- Opening Delimiter -

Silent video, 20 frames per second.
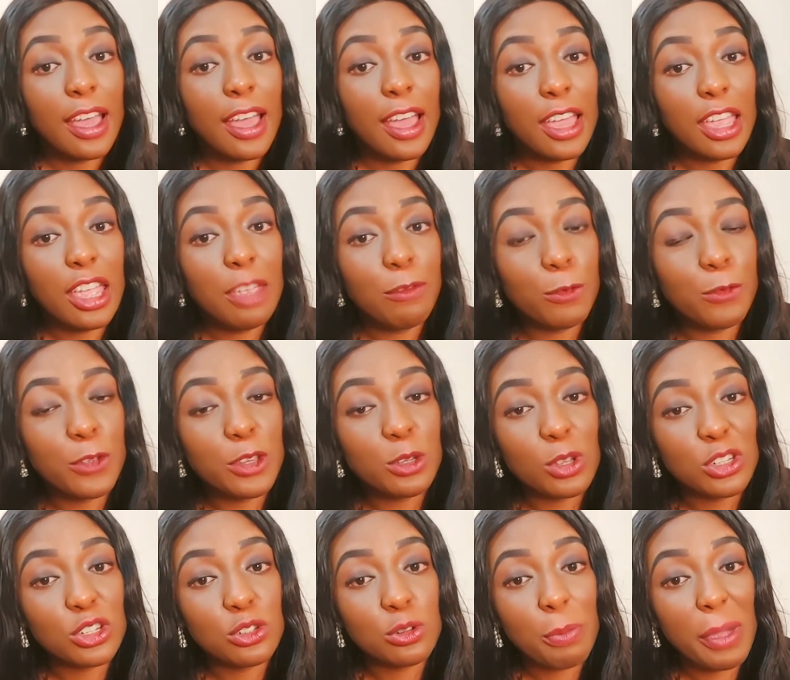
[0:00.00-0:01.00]
If you finish
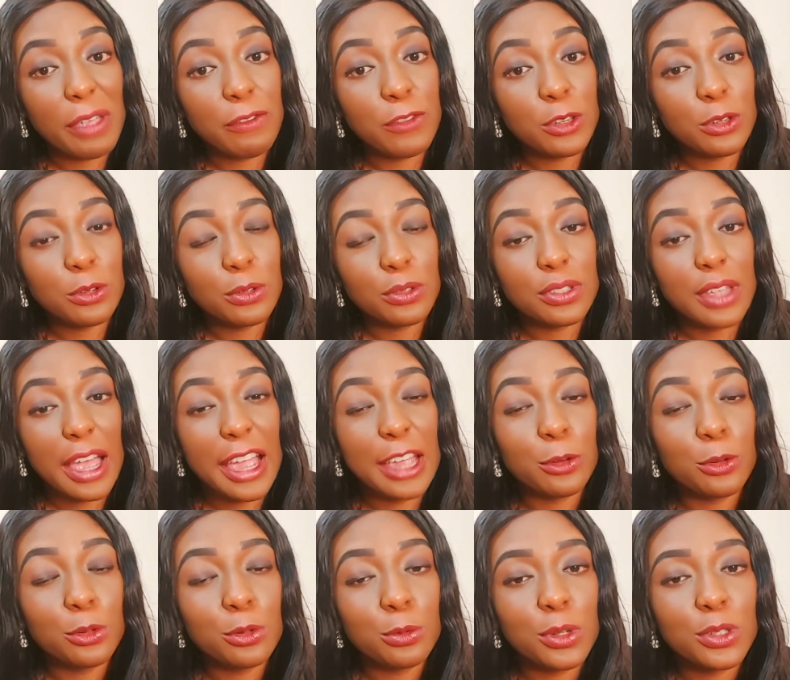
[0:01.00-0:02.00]
watching my videos and you don't
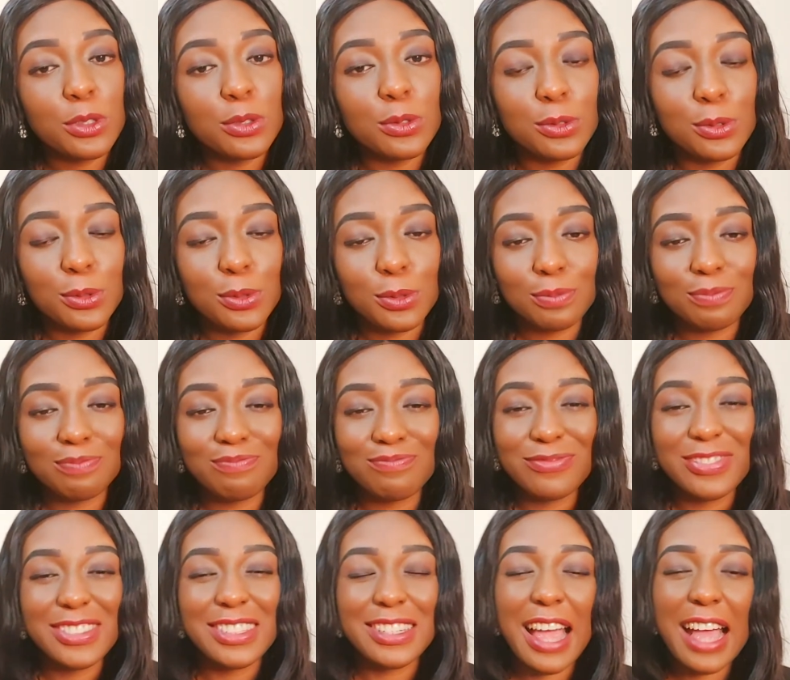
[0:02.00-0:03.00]
know what to do,
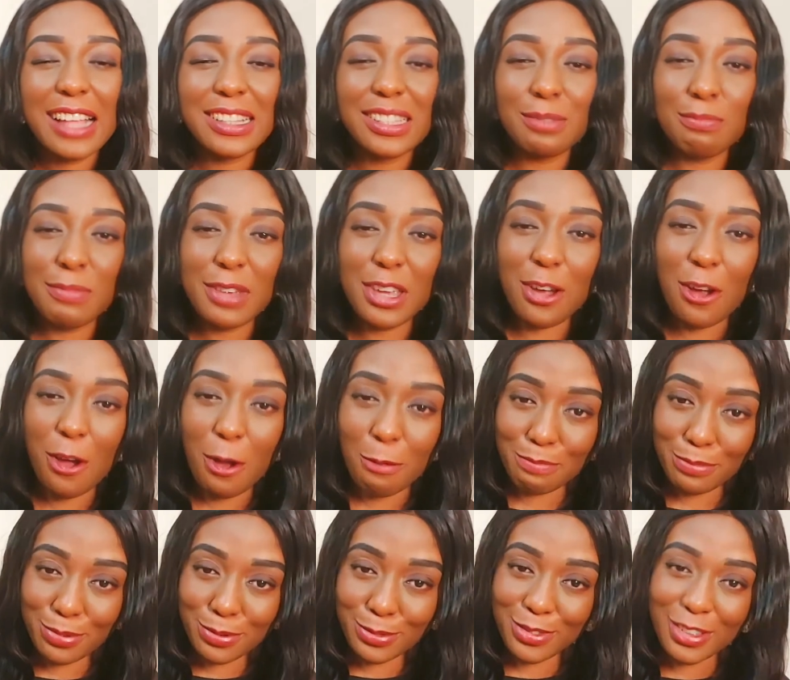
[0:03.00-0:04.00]
chat me up.
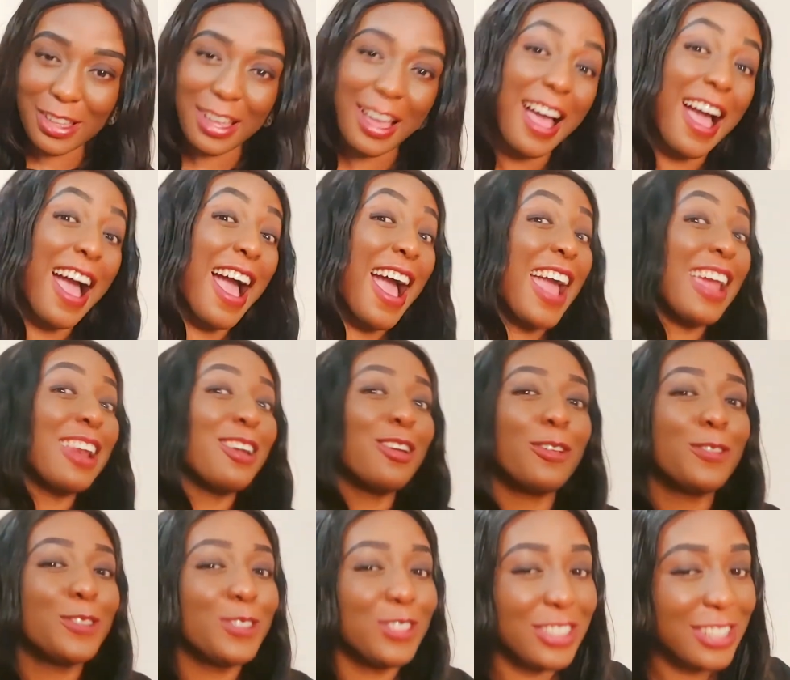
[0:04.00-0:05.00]
I love
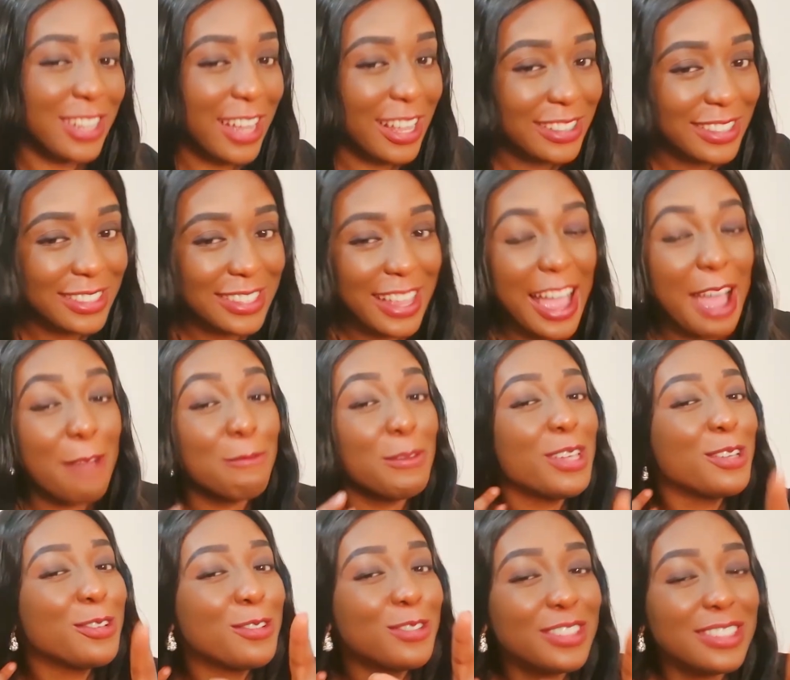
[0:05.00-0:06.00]
to chat. I'm a
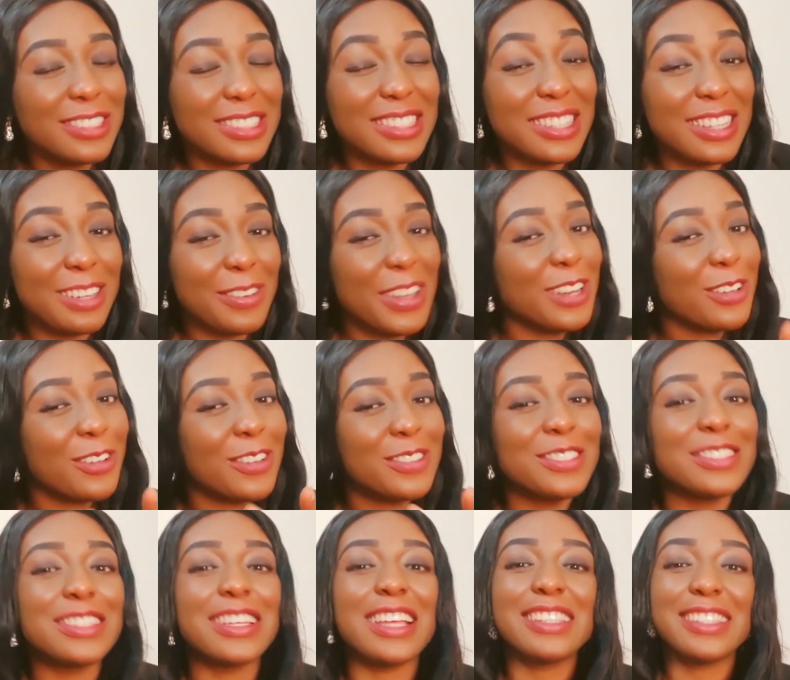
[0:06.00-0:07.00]
good... See, when it comes to
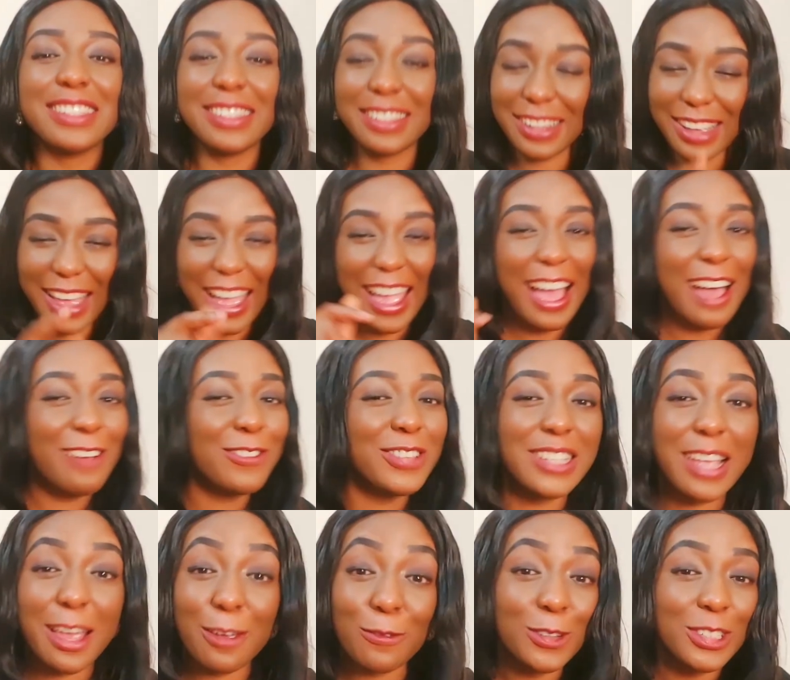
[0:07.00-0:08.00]
chatting, I have
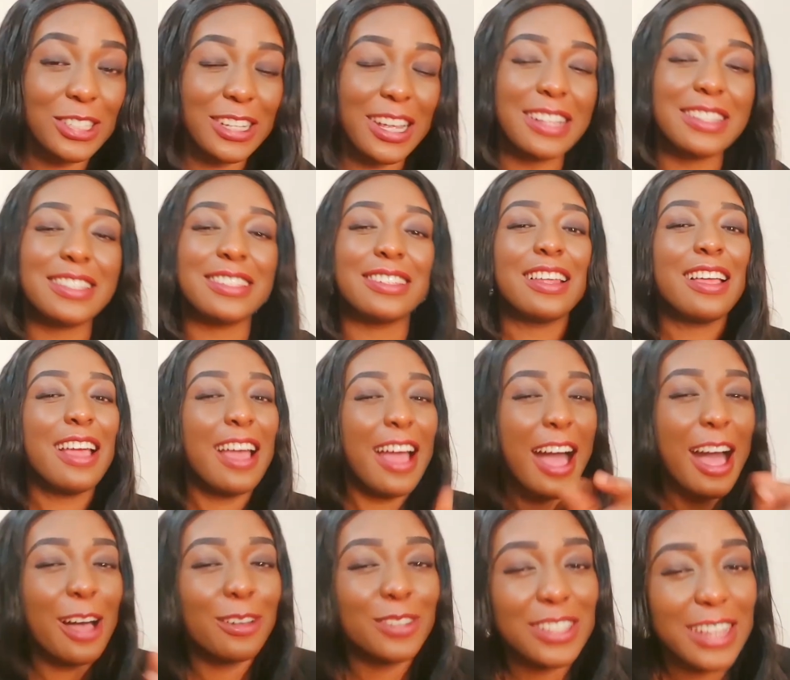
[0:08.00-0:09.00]
time for chatting. I
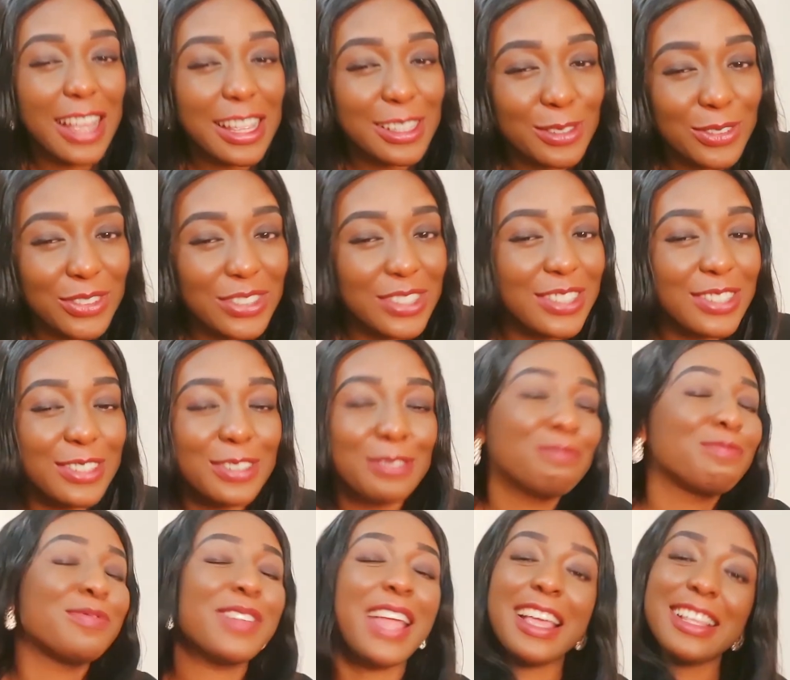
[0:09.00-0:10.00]
will chat with you.
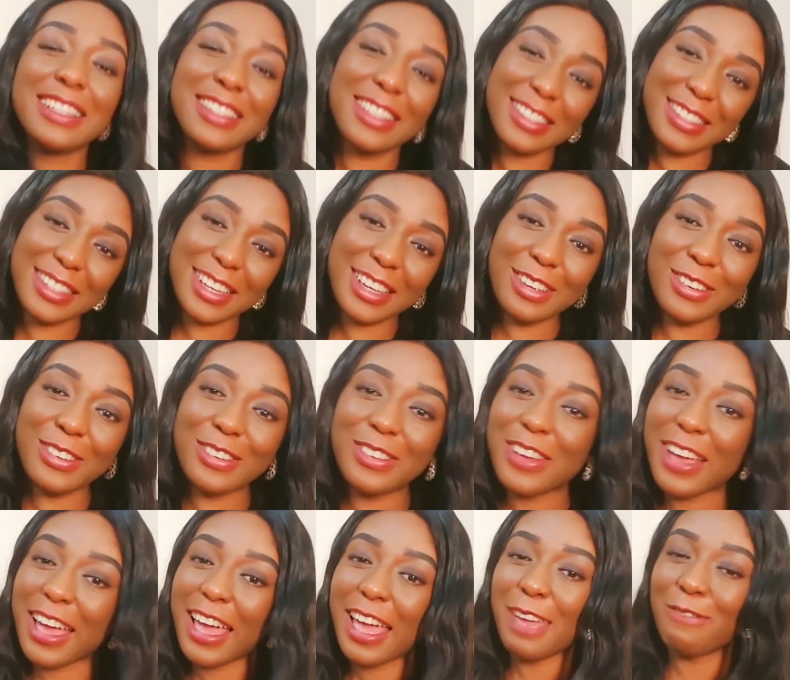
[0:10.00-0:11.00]
So see you
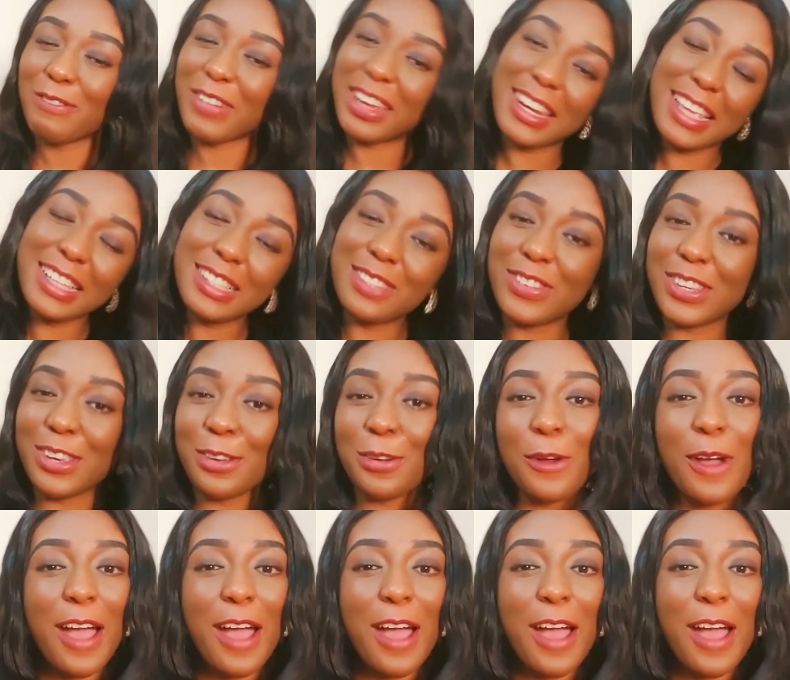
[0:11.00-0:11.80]
in my next video.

- Closing Delimiter -

### What is needed
Leaving pictures aside, give again word for word each line from the one with "[0:08.00-0:09.00]" to the final line of the entries.

### Response to this exercise
[0:08.00-0:09.00]
time for chatting. I
[0:09.00-0:10.00]
will chat with you.
[0:10.00-0:11.00]
So see you
[0:11.00-0:11.80]
in my next video.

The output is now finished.